10 times more London bankers may get hit by EU bonus cap

Proposals by the European Banking Authority, due to be unveiled in days, could apply to 10 times as many employees as first expected

PUBLISHED : Sunday, 19 May, 2013, 12:00am
UPDATED : Sunday, 19 May, 2013, 9:23am

Ten times as many London-based bankers as previously expected could be caught by Europe's cap on bonuses in a fresh sign that regulators are attempting to clamp down on City of London pay.

The European Banking Authority, which sets the rules for banks in the 27 European Union countries, is thought to have approved proposals that would require a cap on bonuses for anyone whose pay is more than €500,000 (HK$5 million).

It is the latest proposed addition to the law published in March that will require bonuses for certain bank staff in the EU to be capped at 100 per cent of their salary - or at 200 per cent if shareholders give their approval.

The proposals, expected to be published this week, would mark the first time a remuneration level had been published to define who are the "material risk takers" who will be subject to the bonus cap. In general, banks have been able to make their own calculations as to whom they view as the risk takers.

"This expansion of the definition of risk takers will see substantially more individuals working in the banking industry being hit by tougher pay rules, including being subject to bonus caps from next year," said Jon Terry, a partner at accountants PwC.

"If the proposals are implemented as proposed, this will mean anyone earning over €500,000 will be deemed a risk taker irrespective of their role or impact on the risk of the firm. This will significantly increase the number of employees subject to the bonus capping, to perhaps as much as 10 times for some investment banks … in London."

Barclays, which has provided a more detailed breakdown than any other bank of staff pay in 2012, paid 1,338 people more than £500,000 (HK$5.91 million) - although this included bonuses. It described 393 as "code staff", meaning those regarded as taking or monitoring risk.

The finance minister, George Osborne, had attempted to head off the bonus cap when it was discussed in March for fear that it would damage the City. Andrew Bailey, the head of the Prudential Regulation Authority, the City's new banking regulator, has warned that a bonus cap could push up banking salaries by £500 million a year.

Peter Snowdon, a financial services lawyer at Norton Rose, said clients had already been calling him up to ask about the implications of the €500,000 threshold.

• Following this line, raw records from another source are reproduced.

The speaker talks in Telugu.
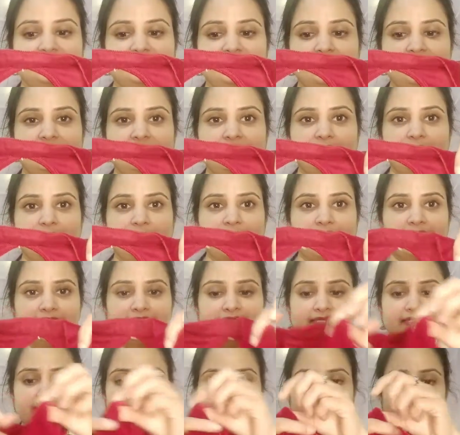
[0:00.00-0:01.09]
ఇలా బ్యాక్
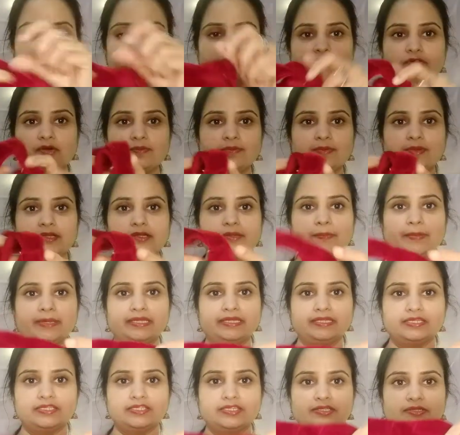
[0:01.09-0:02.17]
సైడ్ ఒక డ్రాప్ లాగా
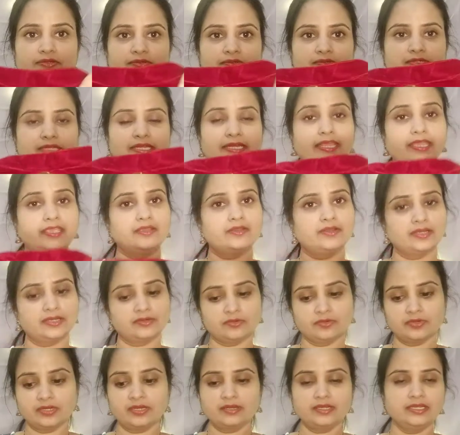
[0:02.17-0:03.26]
పెట్టించాను నేను
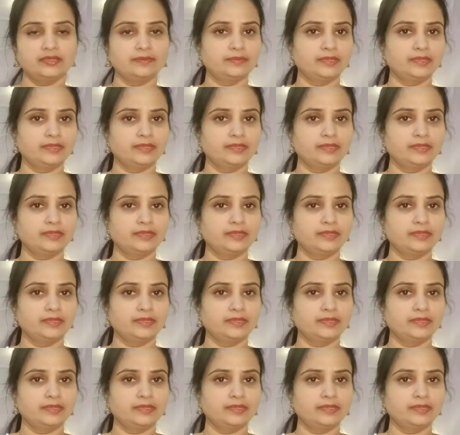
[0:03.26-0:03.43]
ఎక్కువగా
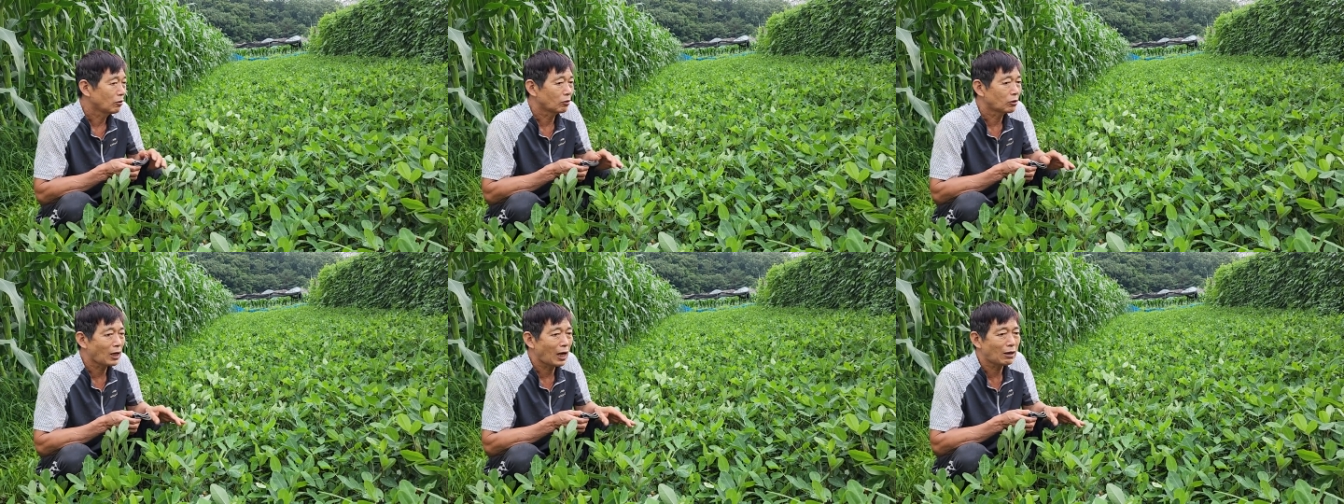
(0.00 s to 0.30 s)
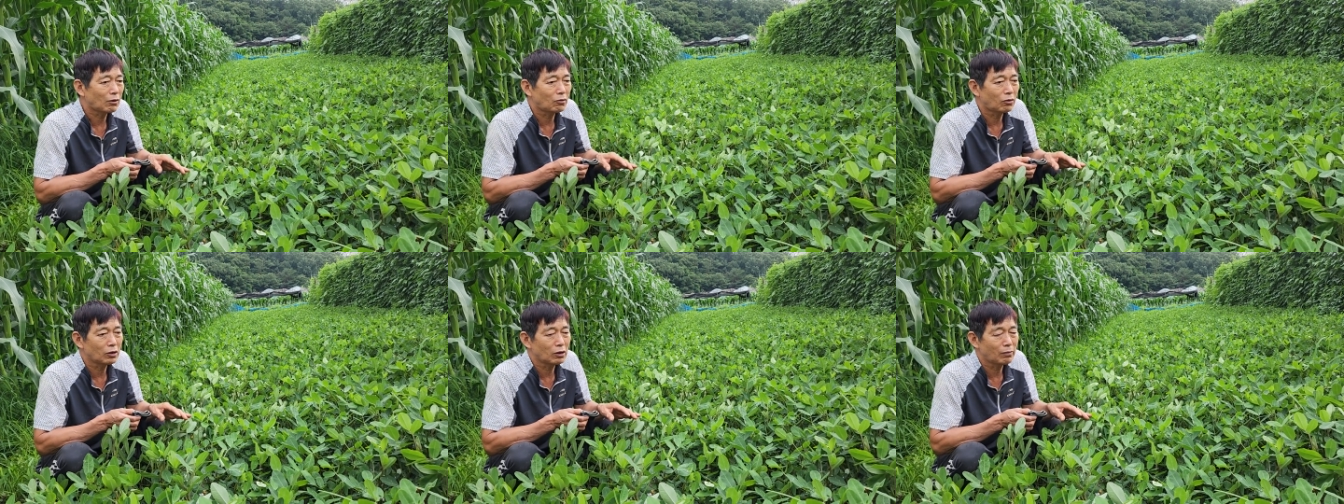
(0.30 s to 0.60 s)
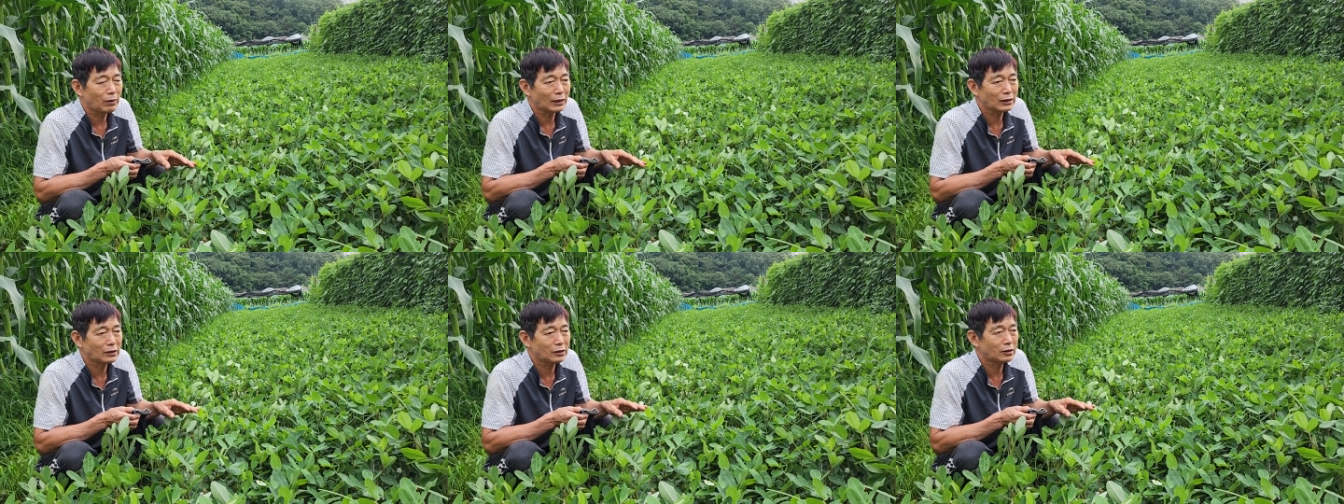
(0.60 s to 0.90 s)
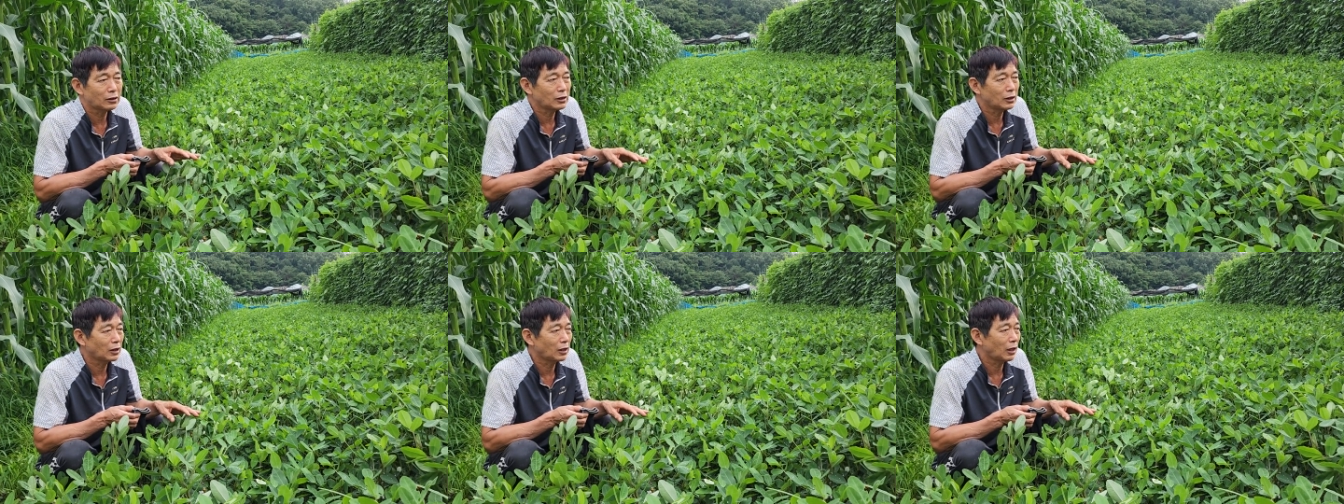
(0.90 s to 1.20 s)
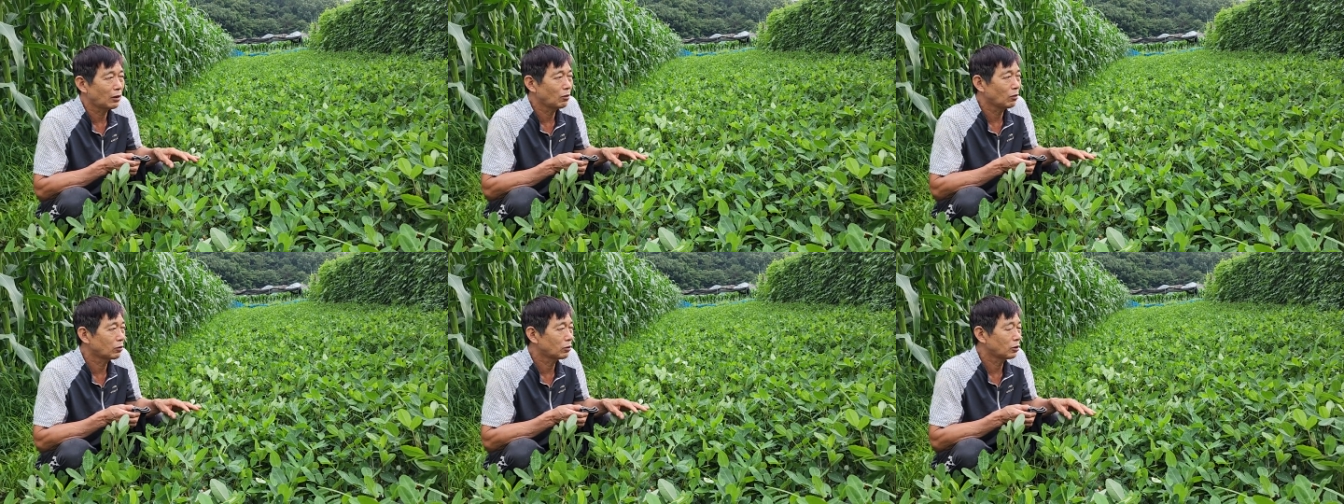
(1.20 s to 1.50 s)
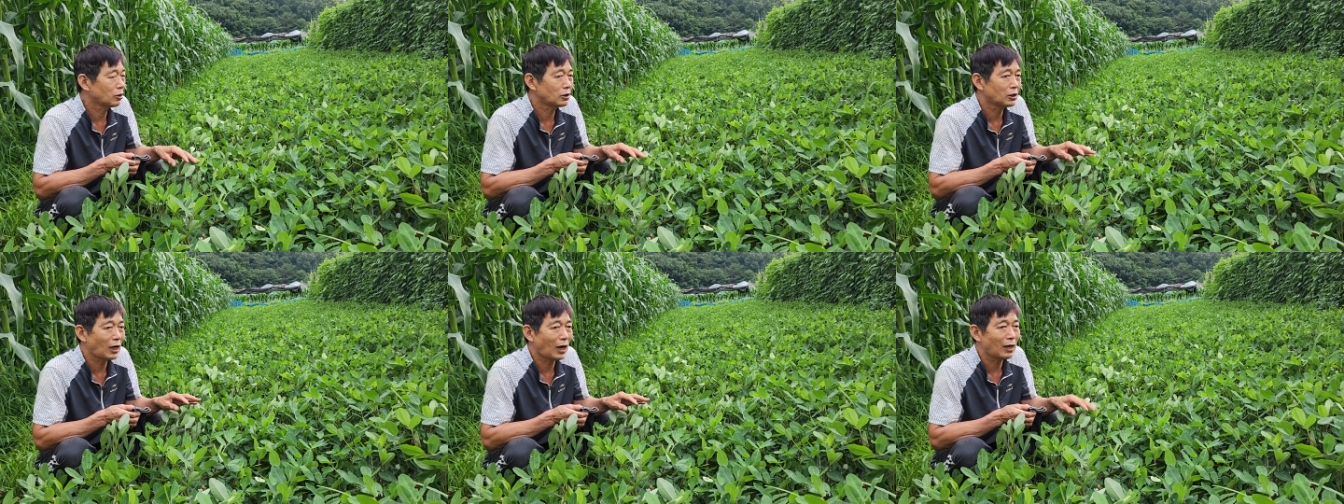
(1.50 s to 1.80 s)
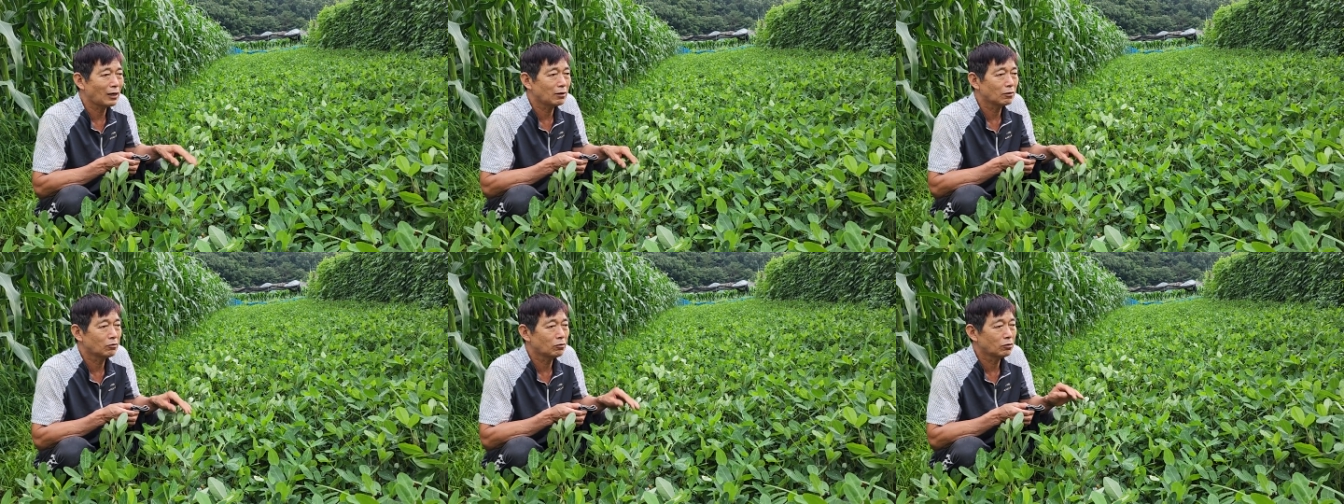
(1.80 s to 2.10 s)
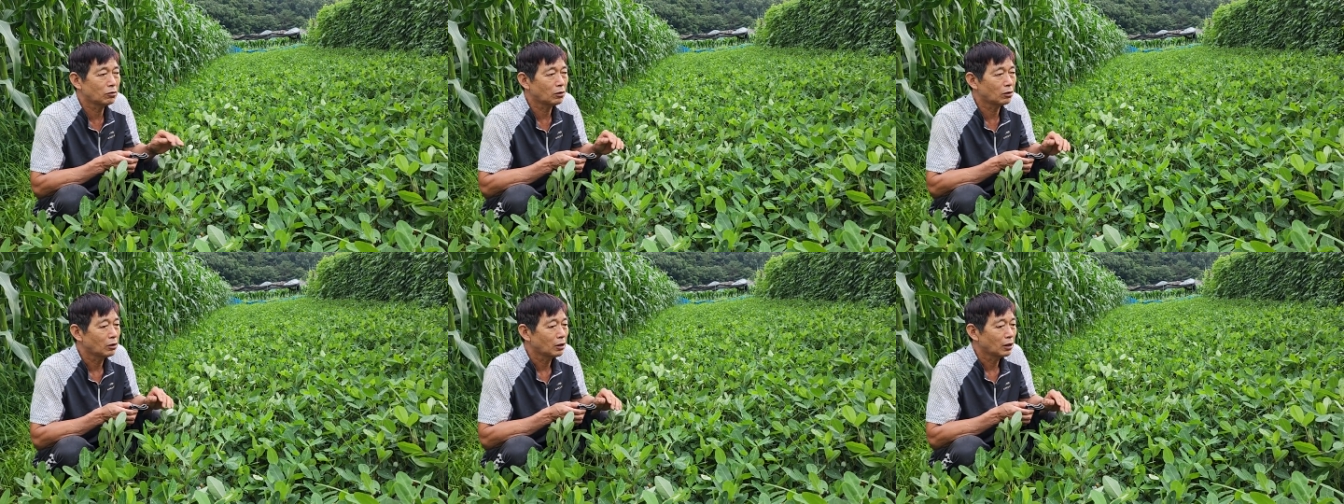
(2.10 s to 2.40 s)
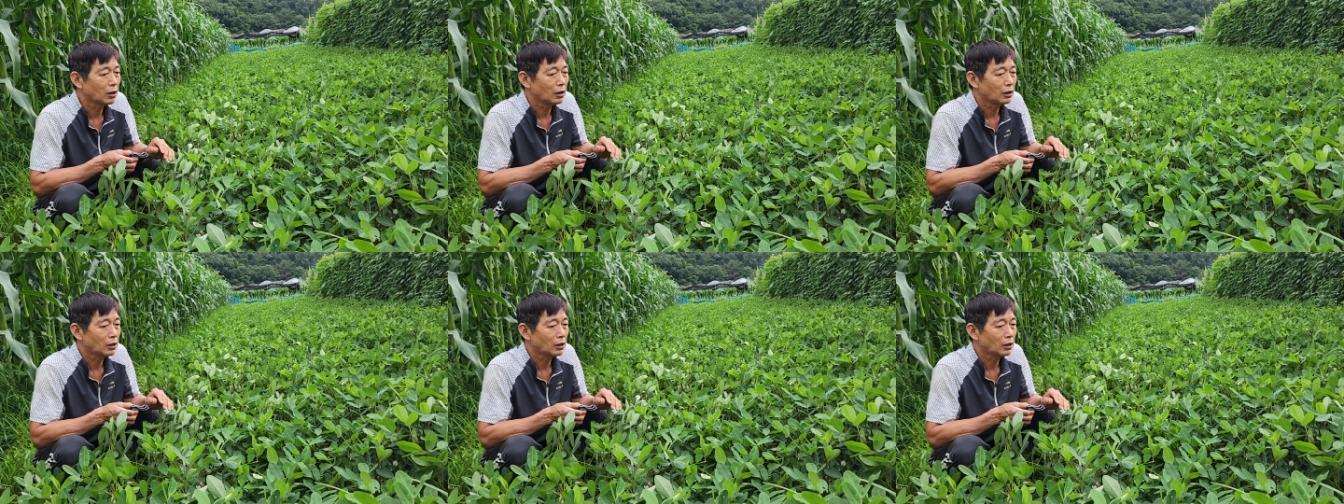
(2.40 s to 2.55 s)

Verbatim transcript: 요 땅콩이 맛있으니까 요거를 이제 알고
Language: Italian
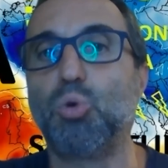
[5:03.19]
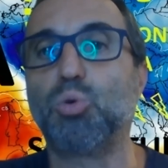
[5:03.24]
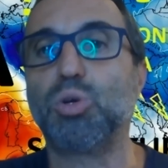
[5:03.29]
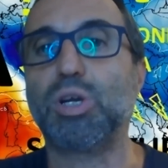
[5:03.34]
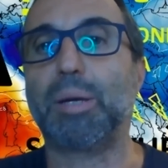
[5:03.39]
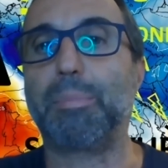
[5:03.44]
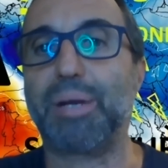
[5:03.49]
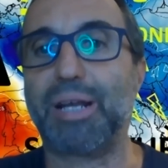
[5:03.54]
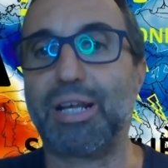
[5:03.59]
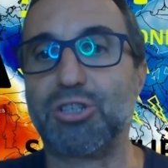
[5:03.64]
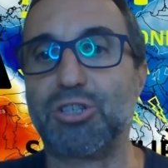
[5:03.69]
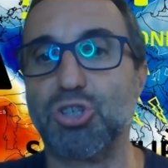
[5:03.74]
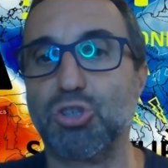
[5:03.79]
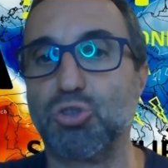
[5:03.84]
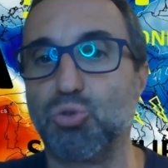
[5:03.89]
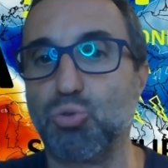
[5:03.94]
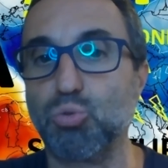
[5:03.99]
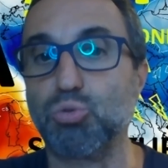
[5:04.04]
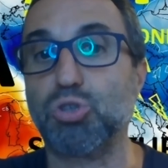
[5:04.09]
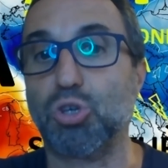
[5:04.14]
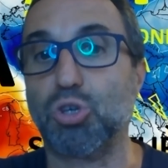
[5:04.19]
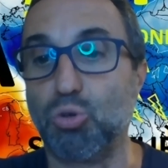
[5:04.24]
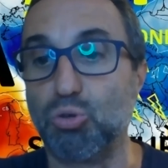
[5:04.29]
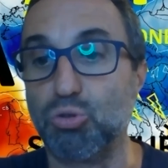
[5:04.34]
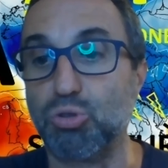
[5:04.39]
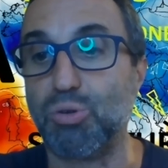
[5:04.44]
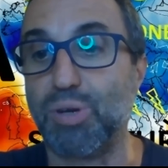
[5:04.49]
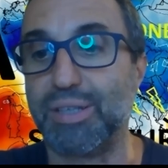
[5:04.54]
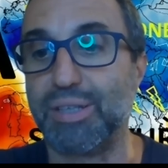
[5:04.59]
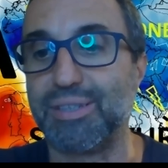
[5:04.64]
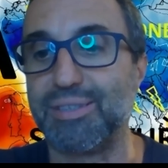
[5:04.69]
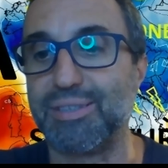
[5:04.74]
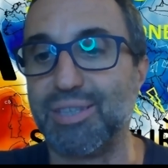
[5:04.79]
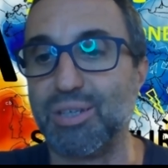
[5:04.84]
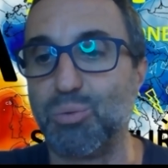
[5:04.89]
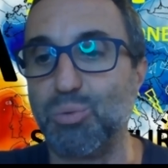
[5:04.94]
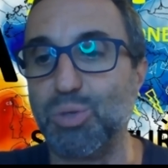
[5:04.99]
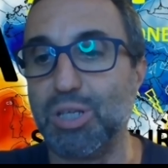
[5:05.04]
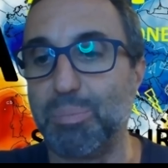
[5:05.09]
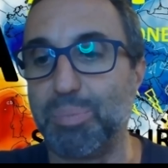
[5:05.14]
un abbraccio a tutti, continuate a
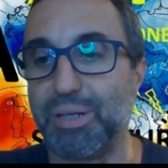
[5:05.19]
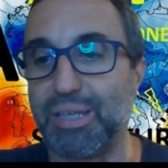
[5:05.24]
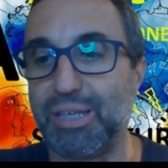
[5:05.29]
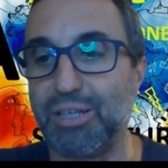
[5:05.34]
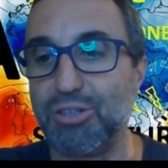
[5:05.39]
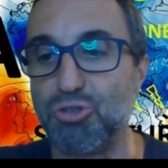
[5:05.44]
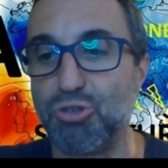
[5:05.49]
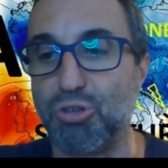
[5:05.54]
seguire perché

"It is obviously something that has significant implications for European business and will certainly lead some people to wonder if they can be bothered," Snowdon said.

The European Union is looking at ways to make banks pay for the billions in help they have received from governments and central banks to stay afloat in the financial crisis, including a possible tax on financial transactions being considered by 11 member states.

In March the EU approved a new law barring bankers from awarding themselves payouts worth more than their salary, by far the world's most stringent curb on financial sector pay.

Christopher Mordue, a specialist employment lawyer at Pinsent Mason, said the "massive" extension to the bonus net will raise concerns about damage to the competitiveness of London as a financial centre.

"So this proposal will also intensify the search for creative solutions which allow existing levels of overall remuneration to be retained," he said.